Group 20: Stefan Mignerey (379891) & Giona Ghezzi (380057)

Predicting Temperature of Nuclear Waste Canisters

1. Introduction

In this project, we predict the transient temperatures around a nuclear waste canister. All notebooks run using the provided Conda environment.

2. Environment Setup

You can install the Conda environment with the following command in the anaconda prompt:

conda create -n <environment-name> --file /<path>/environment.txt
conda activate <environment-name>

3. Repository Structure

  • data/: Contains the dataset in .csv files and an example of submission.
  • imgs/: Some images we saved.
  • other_models/: This folder contains a copy of the notebooks while the project evolved. They contain the date in the name with the following format: MMDD. For them to work, you need to take them out of the folder, where train.ipynb is, or else the relative paths won't be correct.
    • logs_deimos_xxxx.ipynb: Notebook used by Stefan to work on the project.
    • logs_giona_xxxx.ipynb: Notebook used by Giona to work on the project.
  • results/: Results of the hyperparameter-search for the XGboost model and the Kaggle submission.
  • environment.txt: Installation dependencies for the Conda environment.
  • functions.py: Definition of some generic functions to make the notebooks more legible.
  • LICENSE: An MIT License in case we make our code public.
  • metrics.py: Loss metric copied from the exercises.
  • Predicting Temperature of Nuclear Waste Canisters.pdf: Our poster
  • train.ipynb: Final submission notebook.
  • XGboost_RandomSearch.ipynb: Randomized hyperparameter search for the XGboost model.

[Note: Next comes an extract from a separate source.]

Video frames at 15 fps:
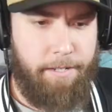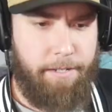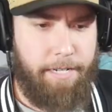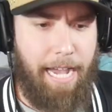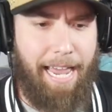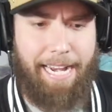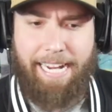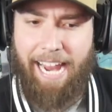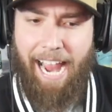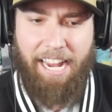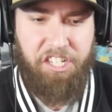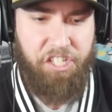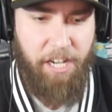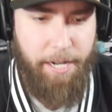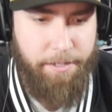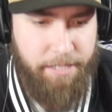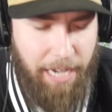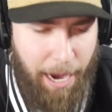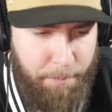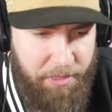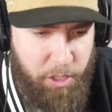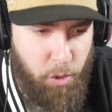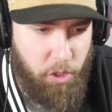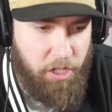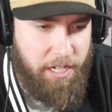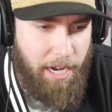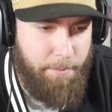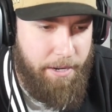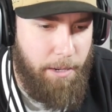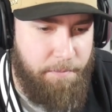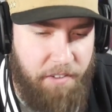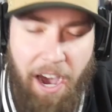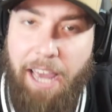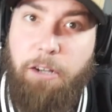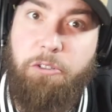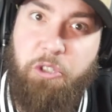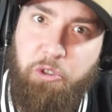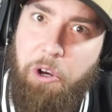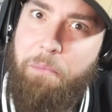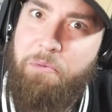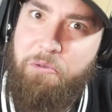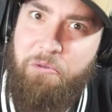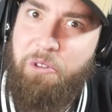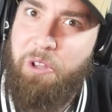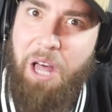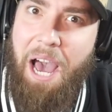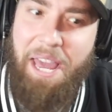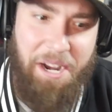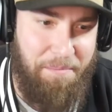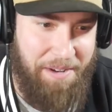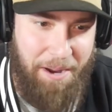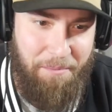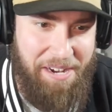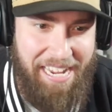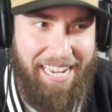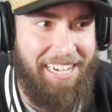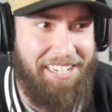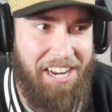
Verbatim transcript: Got to cash in. Top of the order coming up. Final trip through the lineup. Can we get it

Progression of the project

4. Neural Network

Our first idea was to use a neural network to predict the temperature. With various materials, pressure and humidity, we thought the temperature would be non-linear in those parameters. This is where the neural network shines, it can learn non-linear patterns. We thought it would be good for generalizing to the prediction data, but also on new timeframes, beyond the submission.

4.1. Data preprocessing

Feature selection: We dropped the index column, which was useless. We then 1-hot encoded material types (categorical feature) to have a suitable representation for the model.
Our final features are {pressure, humidity, x, y, z, r, materials [1-hot], time}.

Handling outliers: To handle the outliers we used clipping and deleted values above/below a certain threshold, visually determined, both on the training set and validation set. This is because we didn't want to predict on values that seemed obviously wrong and rather predict on imputed values.
With the neural network, it was more effective because large inputs would more likely lead to incoherent results.
But for the XGboost model, we later kept high values in the prediction set which improved our score to 7.1 after the Kaggle deadline.

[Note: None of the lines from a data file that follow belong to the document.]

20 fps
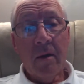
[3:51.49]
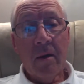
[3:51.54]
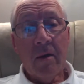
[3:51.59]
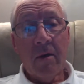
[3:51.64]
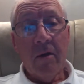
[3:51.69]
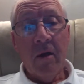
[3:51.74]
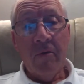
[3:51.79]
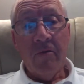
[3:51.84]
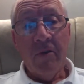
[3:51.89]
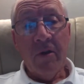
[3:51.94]

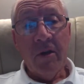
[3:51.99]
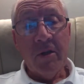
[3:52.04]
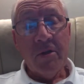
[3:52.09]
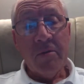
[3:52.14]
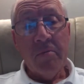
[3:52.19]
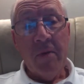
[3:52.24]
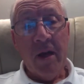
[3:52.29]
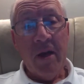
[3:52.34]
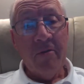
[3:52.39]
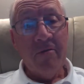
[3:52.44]

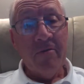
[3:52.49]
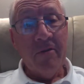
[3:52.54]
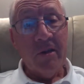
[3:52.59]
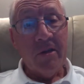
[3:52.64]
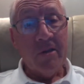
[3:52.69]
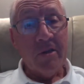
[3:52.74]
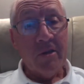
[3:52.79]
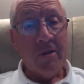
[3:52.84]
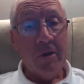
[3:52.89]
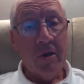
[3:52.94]
Confidence
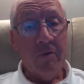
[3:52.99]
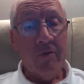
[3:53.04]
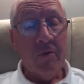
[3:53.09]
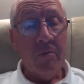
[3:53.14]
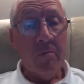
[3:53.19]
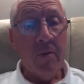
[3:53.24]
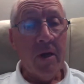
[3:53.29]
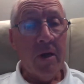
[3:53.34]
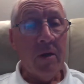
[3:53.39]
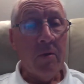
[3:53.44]
manifests itself
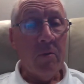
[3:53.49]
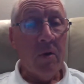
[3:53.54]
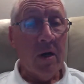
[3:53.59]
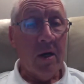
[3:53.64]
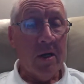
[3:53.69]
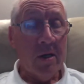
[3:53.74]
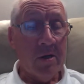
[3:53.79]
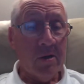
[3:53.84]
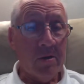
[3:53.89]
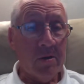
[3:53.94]
in many
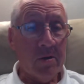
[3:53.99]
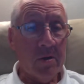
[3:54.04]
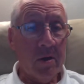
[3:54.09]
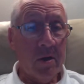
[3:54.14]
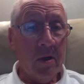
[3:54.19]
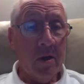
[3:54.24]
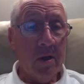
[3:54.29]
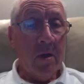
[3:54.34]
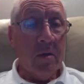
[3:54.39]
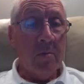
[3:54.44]
ways.
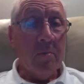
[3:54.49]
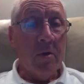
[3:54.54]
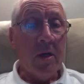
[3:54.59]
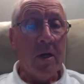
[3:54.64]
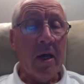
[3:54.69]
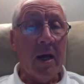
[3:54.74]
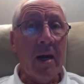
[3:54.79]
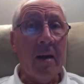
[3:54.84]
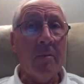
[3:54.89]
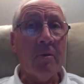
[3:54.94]
Being
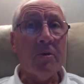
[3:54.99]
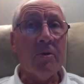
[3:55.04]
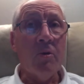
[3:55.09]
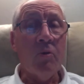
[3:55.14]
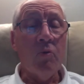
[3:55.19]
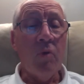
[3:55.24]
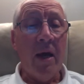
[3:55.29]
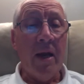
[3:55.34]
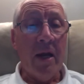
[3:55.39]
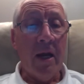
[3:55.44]
able to
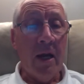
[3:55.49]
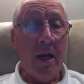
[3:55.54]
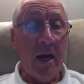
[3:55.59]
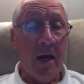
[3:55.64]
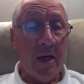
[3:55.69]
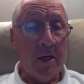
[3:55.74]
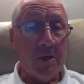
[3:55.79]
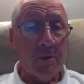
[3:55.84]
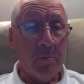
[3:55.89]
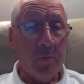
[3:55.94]
run a
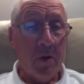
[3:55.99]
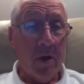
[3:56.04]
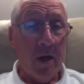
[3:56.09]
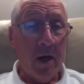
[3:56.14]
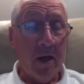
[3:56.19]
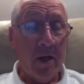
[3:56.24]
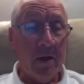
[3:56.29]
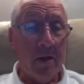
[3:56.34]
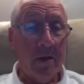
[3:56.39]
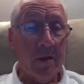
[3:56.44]
large
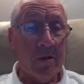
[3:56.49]
parade.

Handling missing values: After clipping, 10% of the sensors had no data in the training dataset. To avoid deleting the sensors that have partially missing data and to have some regularization, we implemented two KNN imputers:

  1. A KNN imputer, using the average of the 5 spatially closest neighbors to impute sensors with no data at all.

  2. The second one imputing sensors with partially missing values:

At a specific time, it takes the average between the next and prior time with data.
We later replaced this method by the linear interpolation method from the pandas library as it was more suited to our time dependant evolution. It is slower to run but shows slightly better, and more coherent results.

4.2. Distribution mismatch

We supposed there was a distribution mismatch between the validation and training datasets of pressure: The data distribution of the training set doesn't represent well the validation data. We supposed that the model will not learn well this part of the data and instead be more influenced by training values of pressure close to 1'000 as they are dominant. We will try to verify that during the developement of the neural network.


Figure 1 Figure 2

4.3. Normalization

Z-score scaling: For the weights to be accordingly punished and the learning to converge faster (preconditioning), we used a z-score scaling on our data. It was not optimal as the data was not following a normal distribution, but we thought it was the best option.
With a min-max scaling, the axis would be too scaled up by the heavy tailed data and with a log scaling, it would have been more complicated as we have negative data, but it could have helped reduce the length of the tails in the data distribution.

4.4. Architecture

For the architecture, we initially set a 2 hidden-layers NN with LeakyReLU activation functions but it had bad performances. By having a 3 hidden-layers neural network and slightly larger layers (~18 neurons), it improved, but not that much.
Finally with a 3 hidden-layers net, wider, with layer normalization and some hyperparameter search (dropout, learning_rate, L2 regularization strengh) we were able to have low losses: ~0.05 on the training set and ~0.13 on the validation set, which was 3 times better as our initial results.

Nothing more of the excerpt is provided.